Your task: Repeat the records word for word.

(Stored data)
↓

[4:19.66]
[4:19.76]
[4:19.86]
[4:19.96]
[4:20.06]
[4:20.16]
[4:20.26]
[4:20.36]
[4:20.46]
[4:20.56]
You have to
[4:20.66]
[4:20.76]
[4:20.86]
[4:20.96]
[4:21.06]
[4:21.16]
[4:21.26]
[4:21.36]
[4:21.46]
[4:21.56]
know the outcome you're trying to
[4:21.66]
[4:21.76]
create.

↑

Response box:
[4:19.66]
[4:19.76]
[4:19.86]
[4:19.96]
[4:20.06]
[4:20.16]
[4:20.26]
[4:20.36]
[4:20.46]
[4:20.56]
You have to
[4:20.66]
[4:20.76]
[4:20.86]
[4:20.96]
[4:21.06]
[4:21.16]
[4:21.26]
[4:21.36]
[4:21.46]
[4:21.56]
know the outcome you're trying to
[4:21.66]
[4:21.76]
create.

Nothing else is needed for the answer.